BEGIN SOURCE RECORDS
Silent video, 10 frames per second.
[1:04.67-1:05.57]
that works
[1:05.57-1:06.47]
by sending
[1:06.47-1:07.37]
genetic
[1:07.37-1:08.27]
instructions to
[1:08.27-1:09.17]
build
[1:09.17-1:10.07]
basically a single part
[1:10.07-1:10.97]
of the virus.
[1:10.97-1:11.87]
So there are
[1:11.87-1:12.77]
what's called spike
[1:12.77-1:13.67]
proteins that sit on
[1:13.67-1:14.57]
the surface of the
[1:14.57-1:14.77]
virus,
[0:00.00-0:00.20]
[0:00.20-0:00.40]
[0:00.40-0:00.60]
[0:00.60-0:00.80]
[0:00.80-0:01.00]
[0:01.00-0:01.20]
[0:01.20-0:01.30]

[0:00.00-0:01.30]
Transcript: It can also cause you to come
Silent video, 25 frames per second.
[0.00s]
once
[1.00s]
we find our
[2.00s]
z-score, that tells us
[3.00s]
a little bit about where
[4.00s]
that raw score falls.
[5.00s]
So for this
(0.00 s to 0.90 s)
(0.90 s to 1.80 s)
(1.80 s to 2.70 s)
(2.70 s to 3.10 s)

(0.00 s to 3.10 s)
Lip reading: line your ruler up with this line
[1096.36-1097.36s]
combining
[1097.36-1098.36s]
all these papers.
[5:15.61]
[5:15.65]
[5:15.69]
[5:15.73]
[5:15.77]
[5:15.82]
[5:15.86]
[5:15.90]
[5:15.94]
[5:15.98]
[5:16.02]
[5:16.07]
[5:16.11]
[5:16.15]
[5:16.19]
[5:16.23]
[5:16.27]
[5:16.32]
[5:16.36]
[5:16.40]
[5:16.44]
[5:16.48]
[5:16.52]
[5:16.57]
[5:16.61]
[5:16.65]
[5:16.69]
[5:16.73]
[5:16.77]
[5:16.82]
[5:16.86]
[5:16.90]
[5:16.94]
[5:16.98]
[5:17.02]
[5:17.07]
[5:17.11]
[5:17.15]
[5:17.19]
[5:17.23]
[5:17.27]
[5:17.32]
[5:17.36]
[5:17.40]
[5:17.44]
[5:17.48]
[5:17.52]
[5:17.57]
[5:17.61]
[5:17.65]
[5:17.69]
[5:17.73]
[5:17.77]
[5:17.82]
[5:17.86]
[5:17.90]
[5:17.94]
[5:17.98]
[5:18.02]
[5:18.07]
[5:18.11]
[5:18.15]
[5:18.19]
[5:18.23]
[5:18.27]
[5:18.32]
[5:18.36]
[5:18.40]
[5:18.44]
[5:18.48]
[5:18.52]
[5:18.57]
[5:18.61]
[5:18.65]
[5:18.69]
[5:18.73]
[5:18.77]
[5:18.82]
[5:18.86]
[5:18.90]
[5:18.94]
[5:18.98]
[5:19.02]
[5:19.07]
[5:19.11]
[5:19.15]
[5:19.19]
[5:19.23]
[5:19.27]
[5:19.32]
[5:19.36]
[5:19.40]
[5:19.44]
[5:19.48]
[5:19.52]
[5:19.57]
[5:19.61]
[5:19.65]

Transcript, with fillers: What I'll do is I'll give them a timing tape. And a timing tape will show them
END SOURCE RECORDS
PROBLEM REQUIREMENTS: Reproduce each line from the data that has "second" in it.

ANSWER SPACE:
Silent video, 10 frames per second.
Silent video, 25 frames per second.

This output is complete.